» **Prompt**
Set down the data below once more, precisely as it reads.
*** Opening of Exercise data ***
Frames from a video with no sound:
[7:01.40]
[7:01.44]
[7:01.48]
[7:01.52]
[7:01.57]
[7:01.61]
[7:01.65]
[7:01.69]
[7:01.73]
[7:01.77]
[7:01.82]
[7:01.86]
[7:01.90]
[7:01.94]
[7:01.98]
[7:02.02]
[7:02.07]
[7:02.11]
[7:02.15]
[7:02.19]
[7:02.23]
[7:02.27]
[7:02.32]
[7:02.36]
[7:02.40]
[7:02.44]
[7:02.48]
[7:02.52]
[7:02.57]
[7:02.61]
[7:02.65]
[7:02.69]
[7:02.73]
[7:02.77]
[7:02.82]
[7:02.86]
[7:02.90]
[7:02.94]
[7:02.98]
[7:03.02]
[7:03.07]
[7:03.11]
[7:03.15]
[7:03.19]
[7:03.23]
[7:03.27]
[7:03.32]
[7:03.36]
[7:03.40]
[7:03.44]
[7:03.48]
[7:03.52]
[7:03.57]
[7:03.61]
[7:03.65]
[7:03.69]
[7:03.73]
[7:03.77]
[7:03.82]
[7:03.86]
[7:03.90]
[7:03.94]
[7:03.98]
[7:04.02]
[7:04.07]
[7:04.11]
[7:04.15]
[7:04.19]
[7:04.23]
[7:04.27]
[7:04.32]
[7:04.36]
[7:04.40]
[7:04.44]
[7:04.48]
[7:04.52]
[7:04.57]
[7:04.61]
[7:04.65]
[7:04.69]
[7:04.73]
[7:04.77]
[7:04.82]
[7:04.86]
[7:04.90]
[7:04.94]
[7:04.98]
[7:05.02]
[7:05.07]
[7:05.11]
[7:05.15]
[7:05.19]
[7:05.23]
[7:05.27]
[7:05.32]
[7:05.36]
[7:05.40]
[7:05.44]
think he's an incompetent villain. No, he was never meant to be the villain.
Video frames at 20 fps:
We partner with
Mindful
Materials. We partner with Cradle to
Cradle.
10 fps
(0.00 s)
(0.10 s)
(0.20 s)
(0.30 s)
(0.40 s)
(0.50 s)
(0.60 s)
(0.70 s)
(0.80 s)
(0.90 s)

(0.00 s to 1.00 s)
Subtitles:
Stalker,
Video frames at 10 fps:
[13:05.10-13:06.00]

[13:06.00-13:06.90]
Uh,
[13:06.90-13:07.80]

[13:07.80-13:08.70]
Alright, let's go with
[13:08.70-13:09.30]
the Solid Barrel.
*** Close of Exercise data ***
» **Task response**
Frames from a video with no sound:
[7:01.40]
[7:01.44]
[7:01.48]
[7:01.52]
[7:01.57]
[7:01.61]
[7:01.65]
[7:01.69]
[7:01.73]
[7:01.77]
[7:01.82]
[7:01.86]
[7:01.90]
[7:01.94]
[7:01.98]
[7:02.02]
[7:02.07]
[7:02.11]
[7:02.15]
[7:02.19]
[7:02.23]
[7:02.27]
[7:02.32]
[7:02.36]
[7:02.40]
[7:02.44]
[7:02.48]
[7:02.52]
[7:02.57]
[7:02.61]
[7:02.65]
[7:02.69]
[7:02.73]
[7:02.77]
[7:02.82]
[7:02.86]
[7:02.90]
[7:02.94]
[7:02.98]
[7:03.02]
[7:03.07]
[7:03.11]
[7:03.15]
[7:03.19]
[7:03.23]
[7:03.27]
[7:03.32]
[7:03.36]
[7:03.40]
[7:03.44]
[7:03.48]
[7:03.52]
[7:03.57]
[7:03.61]
[7:03.65]
[7:03.69]
[7:03.73]
[7:03.77]
[7:03.82]
[7:03.86]
[7:03.90]
[7:03.94]
[7:03.98]
[7:04.02]
[7:04.07]
[7:04.11]
[7:04.15]
[7:04.19]
[7:04.23]
[7:04.27]
[7:04.32]
[7:04.36]
[7:04.40]
[7:04.44]
[7:04.48]
[7:04.52]
[7:04.57]
[7:04.61]
[7:04.65]
[7:04.69]
[7:04.73]
[7:04.77]
[7:04.82]
[7:04.86]
[7:04.90]
[7:04.94]
[7:04.98]
[7:05.02]
[7:05.07]
[7:05.11]
[7:05.15]
[7:05.19]
[7:05.23]
[7:05.27]
[7:05.32]
[7:05.36]
[7:05.40]
[7:05.44]
think he's an incompetent villain. No, he was never meant to be the villain.
Video frames at 20 fps:
We partner with
Mindful
Materials. We partner with Cradle to
Cradle.
10 fps
(0.00 s)
(0.10 s)
(0.20 s)
(0.30 s)
(0.40 s)
(0.50 s)
(0.60 s)
(0.70 s)
(0.80 s)
(0.90 s)

(0.00 s to 1.00 s)
Subtitles:
Stalker,
Video frames at 10 fps:
[13:05.10-13:06.00]

[13:06.00-13:06.90]
Uh,
[13:06.90-13:07.80]

[13:07.80-13:08.70]
Alright, let's go with
[13:08.70-13:09.30]
the Solid Barrel.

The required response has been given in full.